**DIRECTIONS**
Please go line by line through the material and copy each one containing the word "video".

Start of THE INPUT

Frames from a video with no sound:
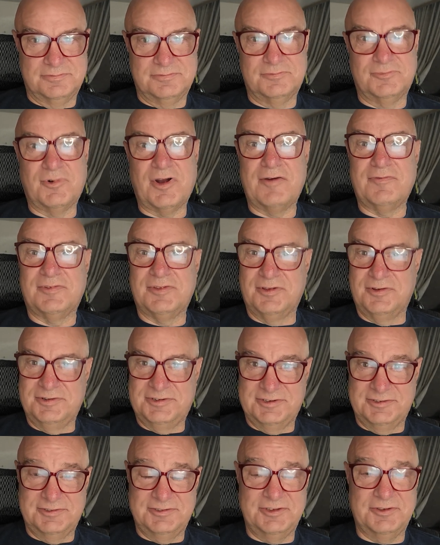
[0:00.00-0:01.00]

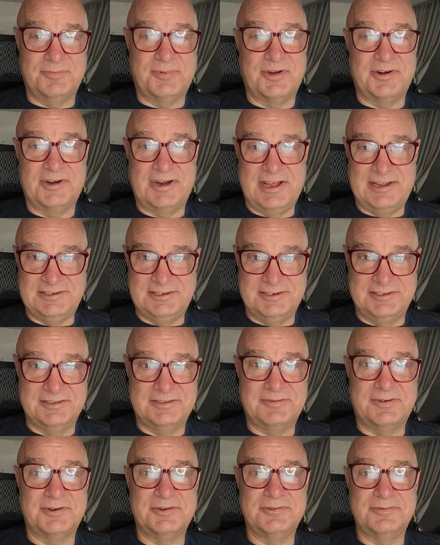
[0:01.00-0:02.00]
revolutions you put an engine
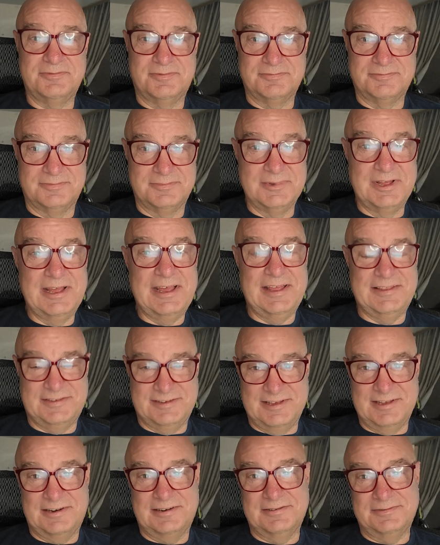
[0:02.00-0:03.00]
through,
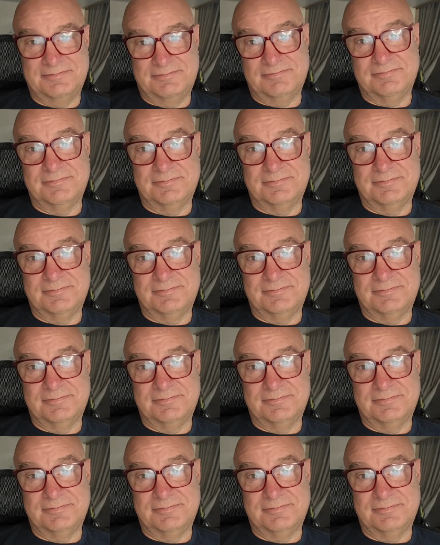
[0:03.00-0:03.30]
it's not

End of THE INPUT
Start of THE INPUT

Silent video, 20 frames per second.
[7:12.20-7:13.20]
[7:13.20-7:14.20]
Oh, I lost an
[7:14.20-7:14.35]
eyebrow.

End of THE INPUT

**TASK SOLUTION**
Frames from a video with no sound:
Silent video, 20 frames per second.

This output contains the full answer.